João Pessoa, 03 de fevereiro de 2021 | --ºC / --ºC Dólar - Euro
O direito de sonhar é defendido pelo epistemólogo francês, Gaston Bachelard, dentro da atmosfera dos devaneios e da poética do espaço por onde trafegam seus iluminados pensamentos. Sonhar o possível porque só o possível é matéria de sonho.
Ora, Carlos Emílio, contista cearense, alimenta dois sonhos inimagináveis, segundo testemunho de seu conterrâneo, o escritor Nilto Maciel, no saboroso livrinho Como me tornei imortal. O primeiro seria a volta dos suplementos literários em todos os grandes jornais brasileiros; o segundo, a contratação de escritores e poetas para cargos públicos.
Vê-se, pelo contorno de seus sonhos, que o contista considera a literatura um bem essencial, assim como são essenciais a luz do sol, o ar puro, a água potável, a chuva, o vento, a noite, o luar, o convívio com os amigos, os momentos de solidão, a liberdade de ir e vir, o amor, a arte, as crianças, enfim, tudo em que flui a correnteza da vida e que nos torna mais simples e melhores.
Racionalismos e pragmatismos à parte, não sei se seriam tão improváveis sonhos assim, como os de Carlos Emílio. Ingênuos, imorais e ilícitos, como dá a entender Nilto Maciel, mas nem tanto!
Um dos meus sonhos, por exemplo, é reunir, um dia, alguns poetas nordestinos num hotel qualquer, num evento cujo objetivo central fosse apenas conversar, ou melhor, prosear uns com os outros, sobre os enigmas da palavra poética. Tudo pago, é claro, inclusive o cachê, por alguma instituição que se preze e que tenha, na poesia, uma esperança qualquer.

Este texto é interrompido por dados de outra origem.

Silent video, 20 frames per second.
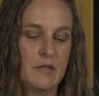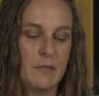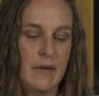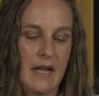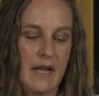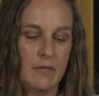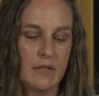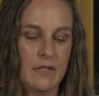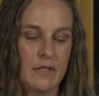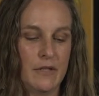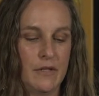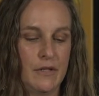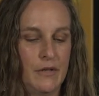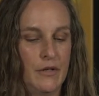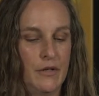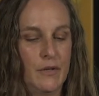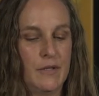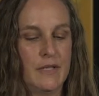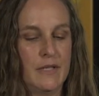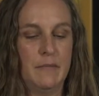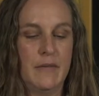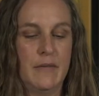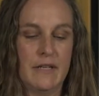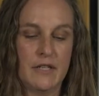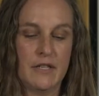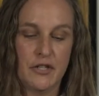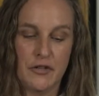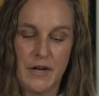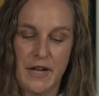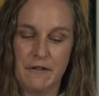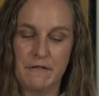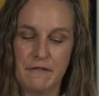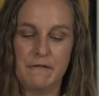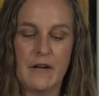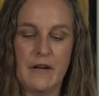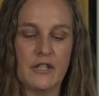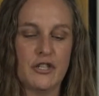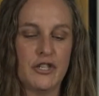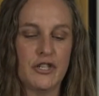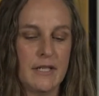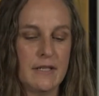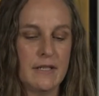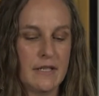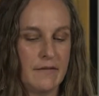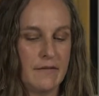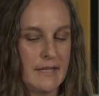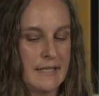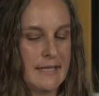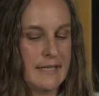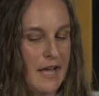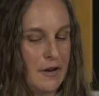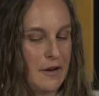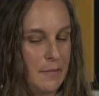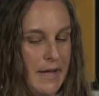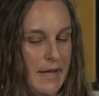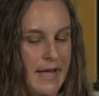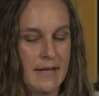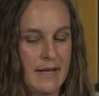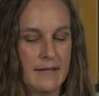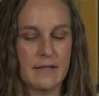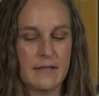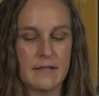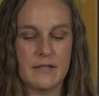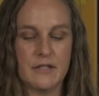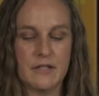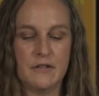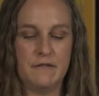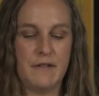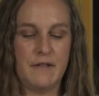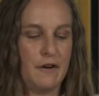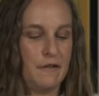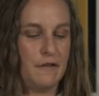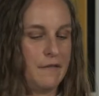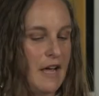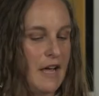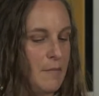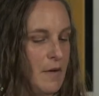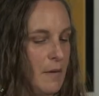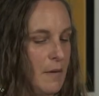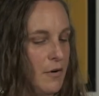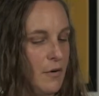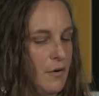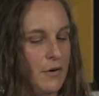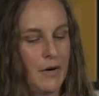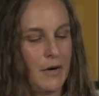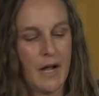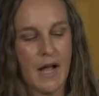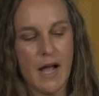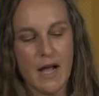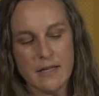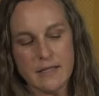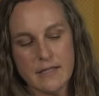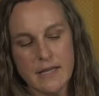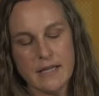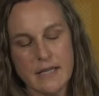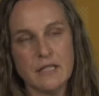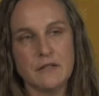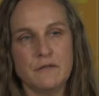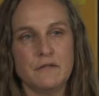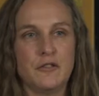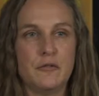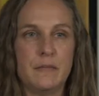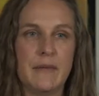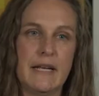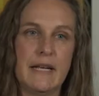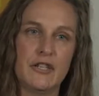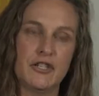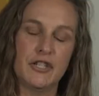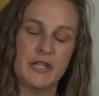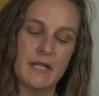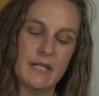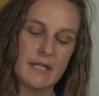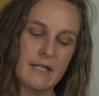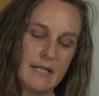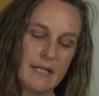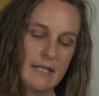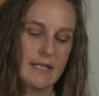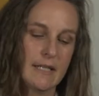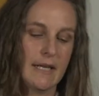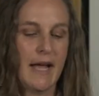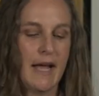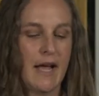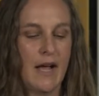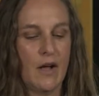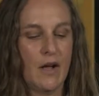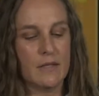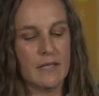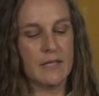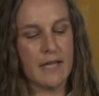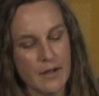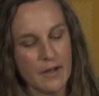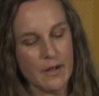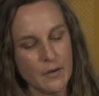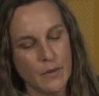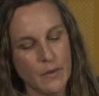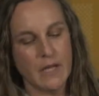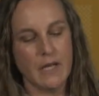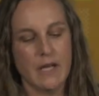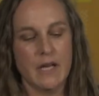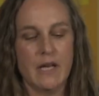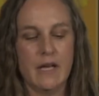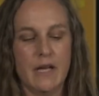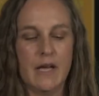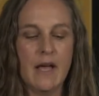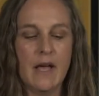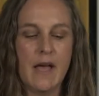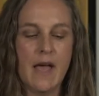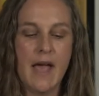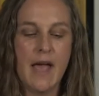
been able to use administrative functions of the database to verify member owner contact information, discount, equity,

Não haveria programa estabelecido nem metas a cumprir. A única responsabilidade dos poetas seria conversar muito, comer muito, beber muito, dizer e dizer seus poemas, sem nenhuma finalidade prática, sem nenhum resultado concreto, a não ser a indispensável fruição do tempo que o ócio criativo pode proporcionar.

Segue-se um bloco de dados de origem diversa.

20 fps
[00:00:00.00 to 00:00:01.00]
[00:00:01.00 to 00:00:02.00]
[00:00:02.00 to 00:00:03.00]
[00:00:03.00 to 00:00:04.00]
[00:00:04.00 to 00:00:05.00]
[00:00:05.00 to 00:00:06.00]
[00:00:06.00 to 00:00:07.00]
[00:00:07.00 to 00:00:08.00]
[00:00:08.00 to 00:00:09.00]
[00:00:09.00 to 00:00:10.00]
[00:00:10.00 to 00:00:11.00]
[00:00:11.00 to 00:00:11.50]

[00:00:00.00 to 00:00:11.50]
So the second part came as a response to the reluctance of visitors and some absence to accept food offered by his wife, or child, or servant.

Do Maranhão, viriam Nauro Machado e José Chagas: aquele, para falar de sua angústia metafísica; este, para nos ensinar a cultivar o “arroz do sonho” e as tabuadas da memória. Do Piauí, H. Dobal traria os arreios telúricos de seu lirismo despojado, e Francisco Carvalho, lá do Ceará, falaria de seus centauros míticos, de suas verdes léguas e de suas éguas árabes e oníricas. Seria bom ouvir José Antonio Assunção, aqui da Paraíba, entre um vinho e outro, dizer seus poemas amorosos para Dione Barreto, de Pernambuco, e do mesmo Pernambuco, aprender as orações do poema, com Alberto da Cunha Melo, e os júbilos das nuvens ciganas, com Ângelo Monteiro. Sérgio de Castro Pinto diria de seus zoos imaginários e dos dribles mágicos de seus Garrinchas, assim como Jomar Morais Souto reiventaria seu eterno itinerário lírico. Do Rio Grande do Norte, Zila Mamede (foto) discorreria acerca do mar e seus náufragos encantados, e Marize Castro, dos tremores íntimos que cada verso carrega em sua bagagem de espantos. Souza Neto viria de Sergipe e se deixaria acompanhar, já em Alagoas, por Sidney Wanderley e suas imagens amorosas, como também por Fernando Fiúza, com suas mônadas poéticas, dolorosas e sarcásticas. Ruy Espinheira Filho representaria a Bahia de Todos os Santos, com as imagens aquáticas de seus poemas emblemáticos e de seus sonetos memoráveis.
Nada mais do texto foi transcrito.